Storage

The ASAB’s Storage Service supports data storage in-memory or in dedicated document databases, including MongoDB and ElasticSearch.

Configuration

First, specify the storage type in the configuration. The options for the storage type are:

  • inmemory: Collects data directly in memory
  • mongodb: Collects data using MongoDB database. Depends on pymongo and motor libraries.
  • elasticsearch: Collects data using ElasticSearch database. Depends on aiohttp library.

Storage Service provides a unified interface for accessing and manipulating collections across multiple database technologies.

[asab:storage]
type=mongodb

For accessing the storage, simply add asab.storage.Module` when initializing and register the service.

class MyApplication(asab.Application):

    async def initialize(self):

        self.add_module(asab.storage.Module)

    async def main(self):
        storage = self.get_service("asab.StorageService")

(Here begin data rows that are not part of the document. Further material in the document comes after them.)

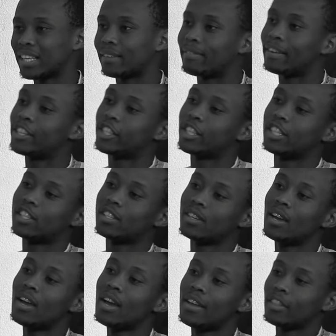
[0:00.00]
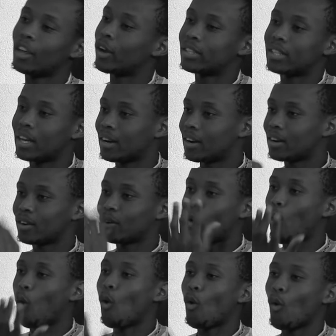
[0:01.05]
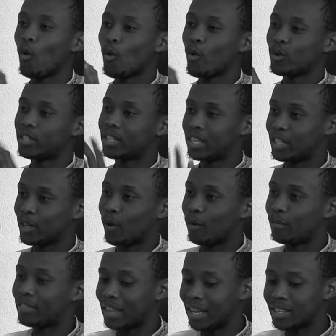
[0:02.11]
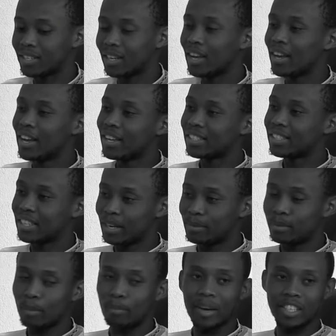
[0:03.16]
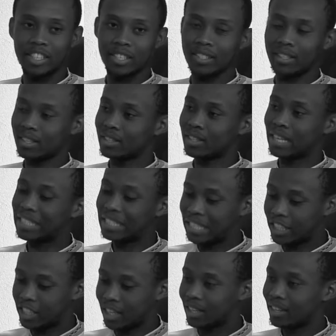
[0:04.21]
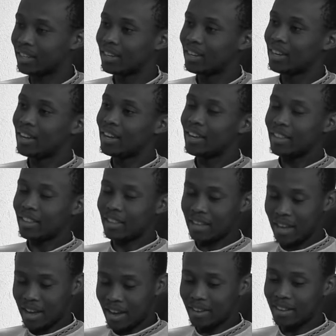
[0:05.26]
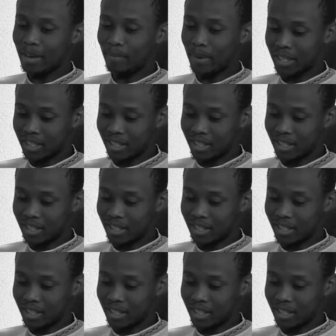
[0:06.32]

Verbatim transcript: seek vengeance. Yeah. That was the core teaching of that scripture, sure. By Jesus, the teaching. Yeah. By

Manipulation with databases

Upsertor

Upsertor is an object that works like a pointer to the specified database and optionally to object id. It is used for inserting new objects, updating existing objects and deleting them.

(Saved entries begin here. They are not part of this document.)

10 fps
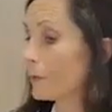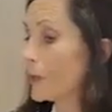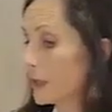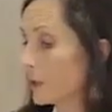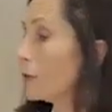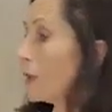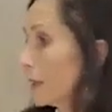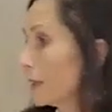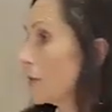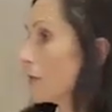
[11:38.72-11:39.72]
many
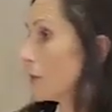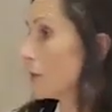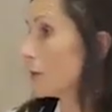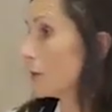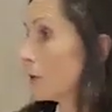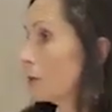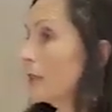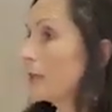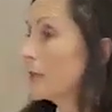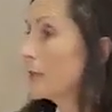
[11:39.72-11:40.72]
organizations also.
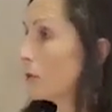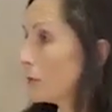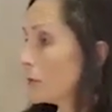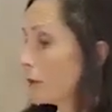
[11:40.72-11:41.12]
We see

u = storage.upsertor("test-collection")

The StorageService.upsertor() method creates an upsertor object associated with the specified collection. It takes collection as an argument and can have two parameters obj_id and version, which are used for getting an existing object by its ID and version.

Inserting an object

For inserting an object to the collection, use the Upsertor.set() method.

u.set("key", "value")

To execute these procedures, simply run the Upsertor.execute() coroutine method, which commits the upsertor data to the storage and returns the ID of the object. Since it is a coroutine, it must be awaited.

object_id = await u.execute()

The Upsertor.execute() method has optional parameters custom_data and event_type, which are used for webhook requests.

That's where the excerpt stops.